TensorFlow object detection and image classification accelerated for NVIDIA Jetson

jkjung13 · September 26, 2018, 1:25am

I’ve created a complete tutorial about how to train your custom model (a hand detector) and deploy the model with ‘tf_trt_models’ onto JTX2. Refer to the following link for details.

[url]https://devtalk.nvidia.com/default/topic/1042106/jetson-tx2/how-to-train-a-custom-object-detector-and-deploy-it-onto-jtx2-with-tf-trt-tensorrt-optimized-/[/url]

jkjung13 · October 8, 2018, 6:44am

I tried to make ‘tf_trt_models’ to work for ‘faster_rcnn’ and ‘rfcn’ models. It was not straightforward (see reference below). I had to put it quite a few hacks to be able to build TF-TRT optimized graphs for those models. For example, I reduced the number of region proposals in the ‘faster_rcnn’/‘rfcn’ models from 300 to 32 (otherwise I’d be stuck with Out Of Memory issues on JTX2). I was finally able to get the models to work to a certain degree (not completely working yet…).
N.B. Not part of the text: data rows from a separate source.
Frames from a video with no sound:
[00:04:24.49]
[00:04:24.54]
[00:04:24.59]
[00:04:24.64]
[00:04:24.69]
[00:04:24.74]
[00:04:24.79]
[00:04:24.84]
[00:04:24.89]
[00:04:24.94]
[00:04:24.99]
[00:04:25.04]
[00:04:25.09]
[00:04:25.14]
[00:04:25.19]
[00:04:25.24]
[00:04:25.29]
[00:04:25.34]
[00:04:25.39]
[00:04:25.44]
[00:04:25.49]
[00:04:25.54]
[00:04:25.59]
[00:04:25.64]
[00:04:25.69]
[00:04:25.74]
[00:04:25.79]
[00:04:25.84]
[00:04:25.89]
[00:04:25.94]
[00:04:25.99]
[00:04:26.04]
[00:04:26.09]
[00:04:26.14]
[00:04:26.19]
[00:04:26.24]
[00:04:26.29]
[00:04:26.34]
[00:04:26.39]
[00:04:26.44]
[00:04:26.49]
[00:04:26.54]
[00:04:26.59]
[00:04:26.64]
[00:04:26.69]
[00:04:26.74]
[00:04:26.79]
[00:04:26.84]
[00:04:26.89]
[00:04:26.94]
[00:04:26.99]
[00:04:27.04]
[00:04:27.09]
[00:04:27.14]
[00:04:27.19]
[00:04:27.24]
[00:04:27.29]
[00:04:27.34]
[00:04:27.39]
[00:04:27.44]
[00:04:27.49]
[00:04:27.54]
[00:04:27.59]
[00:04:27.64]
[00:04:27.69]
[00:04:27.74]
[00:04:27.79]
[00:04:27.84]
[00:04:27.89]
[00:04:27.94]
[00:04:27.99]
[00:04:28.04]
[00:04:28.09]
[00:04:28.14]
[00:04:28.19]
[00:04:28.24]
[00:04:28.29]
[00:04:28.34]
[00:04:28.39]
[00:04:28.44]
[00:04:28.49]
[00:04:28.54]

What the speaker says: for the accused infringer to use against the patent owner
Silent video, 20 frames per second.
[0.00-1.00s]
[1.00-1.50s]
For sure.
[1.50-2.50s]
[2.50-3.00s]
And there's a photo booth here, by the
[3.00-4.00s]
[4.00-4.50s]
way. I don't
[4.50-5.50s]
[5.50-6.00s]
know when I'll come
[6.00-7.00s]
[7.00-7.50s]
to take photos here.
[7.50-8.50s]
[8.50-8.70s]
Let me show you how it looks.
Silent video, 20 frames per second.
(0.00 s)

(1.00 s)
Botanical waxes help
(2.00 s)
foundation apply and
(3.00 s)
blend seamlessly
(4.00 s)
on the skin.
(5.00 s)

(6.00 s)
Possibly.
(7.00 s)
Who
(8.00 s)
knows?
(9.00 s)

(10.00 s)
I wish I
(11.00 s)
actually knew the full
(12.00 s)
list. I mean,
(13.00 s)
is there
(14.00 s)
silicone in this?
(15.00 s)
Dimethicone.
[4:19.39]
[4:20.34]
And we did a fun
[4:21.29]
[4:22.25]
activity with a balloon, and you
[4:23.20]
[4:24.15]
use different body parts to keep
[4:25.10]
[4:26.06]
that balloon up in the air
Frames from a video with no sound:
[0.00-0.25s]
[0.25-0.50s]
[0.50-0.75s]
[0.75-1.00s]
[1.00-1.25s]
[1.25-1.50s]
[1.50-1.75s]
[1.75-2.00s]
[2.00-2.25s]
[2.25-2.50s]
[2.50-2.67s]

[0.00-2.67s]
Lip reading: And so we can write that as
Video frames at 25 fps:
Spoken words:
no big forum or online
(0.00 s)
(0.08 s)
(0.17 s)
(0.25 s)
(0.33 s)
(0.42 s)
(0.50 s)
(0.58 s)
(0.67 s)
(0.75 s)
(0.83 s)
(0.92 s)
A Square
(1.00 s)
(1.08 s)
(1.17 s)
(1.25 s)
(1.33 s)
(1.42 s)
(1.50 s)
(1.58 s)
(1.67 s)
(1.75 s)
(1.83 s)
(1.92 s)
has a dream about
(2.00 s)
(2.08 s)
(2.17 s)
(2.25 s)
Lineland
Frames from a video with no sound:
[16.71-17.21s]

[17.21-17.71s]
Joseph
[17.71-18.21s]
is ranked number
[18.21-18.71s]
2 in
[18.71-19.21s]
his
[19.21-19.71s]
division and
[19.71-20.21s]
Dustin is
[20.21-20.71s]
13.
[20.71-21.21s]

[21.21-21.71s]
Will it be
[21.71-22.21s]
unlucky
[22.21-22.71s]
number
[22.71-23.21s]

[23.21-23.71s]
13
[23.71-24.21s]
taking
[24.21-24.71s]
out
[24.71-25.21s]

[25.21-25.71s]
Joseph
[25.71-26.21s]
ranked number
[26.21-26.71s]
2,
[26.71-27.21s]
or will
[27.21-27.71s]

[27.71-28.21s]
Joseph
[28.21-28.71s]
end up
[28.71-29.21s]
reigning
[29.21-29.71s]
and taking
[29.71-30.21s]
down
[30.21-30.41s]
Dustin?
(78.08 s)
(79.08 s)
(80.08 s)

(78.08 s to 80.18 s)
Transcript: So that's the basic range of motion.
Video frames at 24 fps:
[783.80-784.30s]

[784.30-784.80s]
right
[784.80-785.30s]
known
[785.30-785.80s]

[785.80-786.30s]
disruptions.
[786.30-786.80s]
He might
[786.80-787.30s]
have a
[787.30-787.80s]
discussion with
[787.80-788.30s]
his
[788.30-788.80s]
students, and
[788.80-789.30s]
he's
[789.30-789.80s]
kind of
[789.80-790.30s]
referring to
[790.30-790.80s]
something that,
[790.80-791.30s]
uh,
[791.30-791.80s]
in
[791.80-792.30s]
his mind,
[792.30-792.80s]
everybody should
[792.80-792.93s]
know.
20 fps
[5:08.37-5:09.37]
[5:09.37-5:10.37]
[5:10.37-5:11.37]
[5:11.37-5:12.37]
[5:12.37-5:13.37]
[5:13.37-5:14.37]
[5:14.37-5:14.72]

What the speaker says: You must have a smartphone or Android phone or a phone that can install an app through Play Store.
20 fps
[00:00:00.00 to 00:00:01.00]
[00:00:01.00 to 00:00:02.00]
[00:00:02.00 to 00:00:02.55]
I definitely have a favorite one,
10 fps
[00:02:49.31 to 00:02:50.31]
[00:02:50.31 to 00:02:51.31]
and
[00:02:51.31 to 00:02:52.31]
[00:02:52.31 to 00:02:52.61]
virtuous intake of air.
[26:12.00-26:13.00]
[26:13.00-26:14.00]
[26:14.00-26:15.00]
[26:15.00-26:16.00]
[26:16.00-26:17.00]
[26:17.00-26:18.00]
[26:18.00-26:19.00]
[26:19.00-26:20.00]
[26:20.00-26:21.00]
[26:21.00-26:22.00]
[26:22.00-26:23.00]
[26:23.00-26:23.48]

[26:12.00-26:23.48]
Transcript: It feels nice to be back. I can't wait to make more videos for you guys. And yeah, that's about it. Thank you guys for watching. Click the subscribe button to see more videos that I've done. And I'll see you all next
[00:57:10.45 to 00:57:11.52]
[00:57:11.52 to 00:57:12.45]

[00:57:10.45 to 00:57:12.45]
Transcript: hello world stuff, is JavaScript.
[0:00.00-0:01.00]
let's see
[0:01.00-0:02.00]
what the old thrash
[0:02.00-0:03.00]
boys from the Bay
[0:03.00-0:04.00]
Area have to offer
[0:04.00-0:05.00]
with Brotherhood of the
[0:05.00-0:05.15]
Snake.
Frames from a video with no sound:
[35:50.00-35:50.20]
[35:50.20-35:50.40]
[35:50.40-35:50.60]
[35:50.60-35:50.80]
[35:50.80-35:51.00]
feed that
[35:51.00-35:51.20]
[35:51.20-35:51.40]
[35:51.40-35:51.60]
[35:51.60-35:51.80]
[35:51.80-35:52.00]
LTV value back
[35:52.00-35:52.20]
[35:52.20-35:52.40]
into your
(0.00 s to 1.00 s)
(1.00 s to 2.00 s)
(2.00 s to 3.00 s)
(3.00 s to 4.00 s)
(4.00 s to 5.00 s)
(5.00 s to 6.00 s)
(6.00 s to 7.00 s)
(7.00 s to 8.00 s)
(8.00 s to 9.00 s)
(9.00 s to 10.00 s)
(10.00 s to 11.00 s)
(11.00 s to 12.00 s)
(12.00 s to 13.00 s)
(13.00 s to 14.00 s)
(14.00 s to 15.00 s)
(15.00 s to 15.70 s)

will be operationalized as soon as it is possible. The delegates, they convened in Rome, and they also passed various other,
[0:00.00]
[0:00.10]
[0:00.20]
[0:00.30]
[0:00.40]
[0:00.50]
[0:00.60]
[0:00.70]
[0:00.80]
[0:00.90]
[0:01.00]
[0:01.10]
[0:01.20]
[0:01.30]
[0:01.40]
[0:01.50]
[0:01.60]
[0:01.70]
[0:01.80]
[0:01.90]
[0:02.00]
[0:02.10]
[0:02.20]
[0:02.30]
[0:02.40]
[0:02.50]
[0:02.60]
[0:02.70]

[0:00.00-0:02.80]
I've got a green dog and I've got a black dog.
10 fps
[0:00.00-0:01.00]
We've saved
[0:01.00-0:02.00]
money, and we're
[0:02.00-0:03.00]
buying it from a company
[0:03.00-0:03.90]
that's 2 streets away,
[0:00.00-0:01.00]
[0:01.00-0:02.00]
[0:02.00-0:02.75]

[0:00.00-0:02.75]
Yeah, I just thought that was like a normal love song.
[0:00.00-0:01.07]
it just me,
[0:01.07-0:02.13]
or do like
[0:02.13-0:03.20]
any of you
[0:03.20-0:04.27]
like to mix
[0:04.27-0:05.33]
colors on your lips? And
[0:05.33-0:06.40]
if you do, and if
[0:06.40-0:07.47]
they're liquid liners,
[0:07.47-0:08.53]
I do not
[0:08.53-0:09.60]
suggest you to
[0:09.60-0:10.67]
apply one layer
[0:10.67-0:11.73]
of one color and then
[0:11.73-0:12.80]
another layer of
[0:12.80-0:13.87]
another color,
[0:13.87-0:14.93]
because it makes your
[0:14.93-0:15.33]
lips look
And I put my latest code in my GitHub repository.

https://github.com/jkjung-avt/tf_trt_models

Then I measured and compared the following TF-TRT optimized models on JTX2 (in MAX-N mode).

ssd_mobilenet_v1_coco           (90 classes):   43.5 ms
ssd_inception_v2_coco           (90 classes):   45.9 ms
ssd_mobilenet_v1_egohands          (1 class):   24.5 ms
ssd_mobilenet_v2_egohands          (1 class):   28.7 ms
ssdlite_mobilenet_v2_egohands      (1 class):   28.9 ms
ssd_inception_v2_egohands          (1 class):   25.9 ms
rfcn_resnet101_egohands            (1 class):    351 ms
faster_rcnn_resnet50_egohands      (1 class):    226 ms
faster_rcnn_resnet101_egohands     (1 class):    317 ms
faster_rcnn_inception_v2_egohands  (1 class):    117 ms

Reference: https://github.com/NVIDIA-Jetson/tf_trt_models/issues/6#issuecomment-425857759

cesarw.segura · April 23, 2019, 10:29pm

Hello,

I am working in Jetson TX2 with Jetpack 3.3 which has a TensorFlow v1.9 and TensorRT v4, currently I am testing SSD Inception V2 model getting an average of 50 ms per frame with no tensorRT optimization for my frozen model. I am stuck in the optimization process as I want to further reduce the inference time with trt.create_inference_graph function.

trt_graph = trt.create_inference_graph(
input_graph_def=frozen_graph,
outputs=output_names,
max_batch_size=1,
max_workspace_size_bytes=1 << 25,
precision_mode=‘FP16’,
minimum_segment_size=50
)

I get the following error:
2019-04-23 21:31:36.655950: I tensorflow/core/grappler/devices.cc:51] Number of eligible GPUs (core count >= 8): 0
2019-04-23 21:31:41.939334: W tensorflow/contrib/tensorrt/convert/convert_graph.cc:515] subgraph conversion error for subgraph_index:0 due to: “Invalid argument: Output node ‘FeatureExtractor/InceptionV2/InceptionV2/Mixed_3b/concat-4-LayoutOptimizer’ is weights not tensor” SKIPPING…( 844 nodes)

I saw this issue in one of the previous comments, was there any solution for this?
Thank you!!

jkjung13 · May 24, 2019, 6:27am

I have a solution to the “extremely long model loading time problem” of TF-TRT now. Please check out my blog post for details: [url]https://jkjung-avt.github.io/tf-trt-revisited/[/url].

varun365 · May 31, 2019, 11:09am

Hi jkjung13

I have flashed jetpack4.2 on my TX2 board.

I trained an object detection model using Feature pyramid network(model size is 242MB).

Whenever I try the inference code on TX2 - the process is getting killed just before starting the session for processing frame(it’s able to load the model though).

I tried limiting/allocating the full memory usage using tensorflow (version 1.13), didn’t work.

any solution for this ?

Thanks in advance.

jkjung13 · June 3, 2019, 2:45pm

@varun365 There is a very similar issue report on GitHub: [url]https://github.com/NVIDIA-AI-IOT/tf_trt_models/issues/6#issuecomment-498207648[/url]

The problem is clearly due to out-of-memory. I’m not able to solve it. Hopefully TF-TRT would be improved over time and such larger models would work on a future release of it.